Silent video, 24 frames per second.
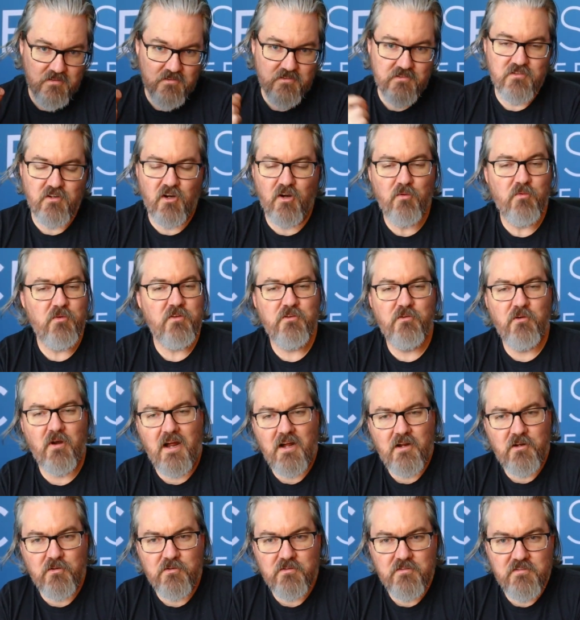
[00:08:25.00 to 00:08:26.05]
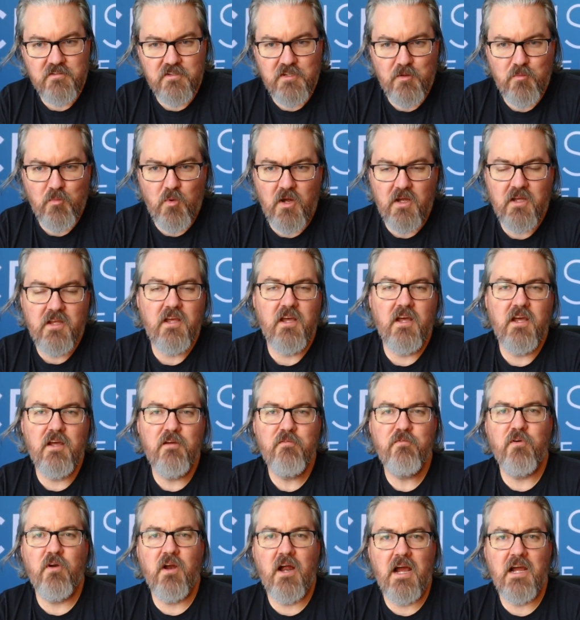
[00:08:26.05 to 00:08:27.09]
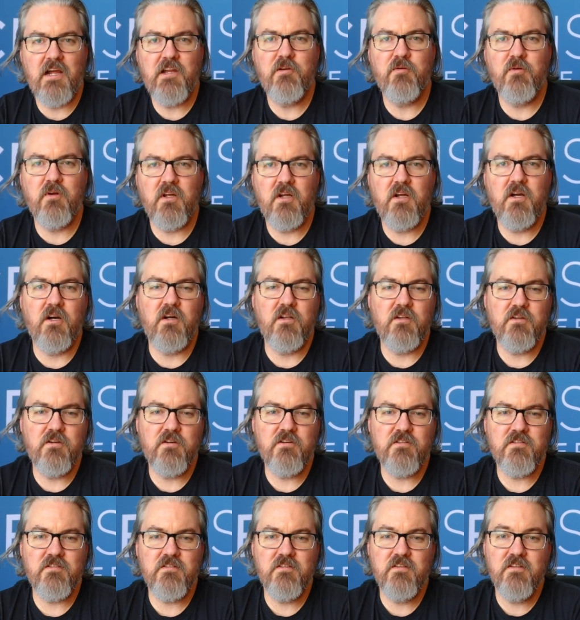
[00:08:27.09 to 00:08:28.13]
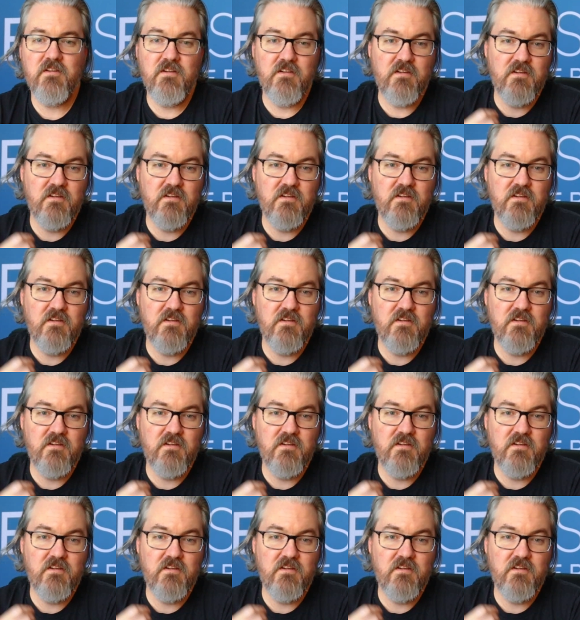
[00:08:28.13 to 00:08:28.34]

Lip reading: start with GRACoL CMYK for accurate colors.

▶ **TRY IT**:
Write down exactly the lines running from the line with "[00:08:27.09 to 00:08:28.13]" through the end of the material, both ends included, and none of the pictures.

▶ **EXERCISE RESPONSE**:
[00:08:27.09 to 00:08:28.13]
[00:08:28.13 to 00:08:28.34]

Lip reading: start with GRACoL CMYK for accurate colors.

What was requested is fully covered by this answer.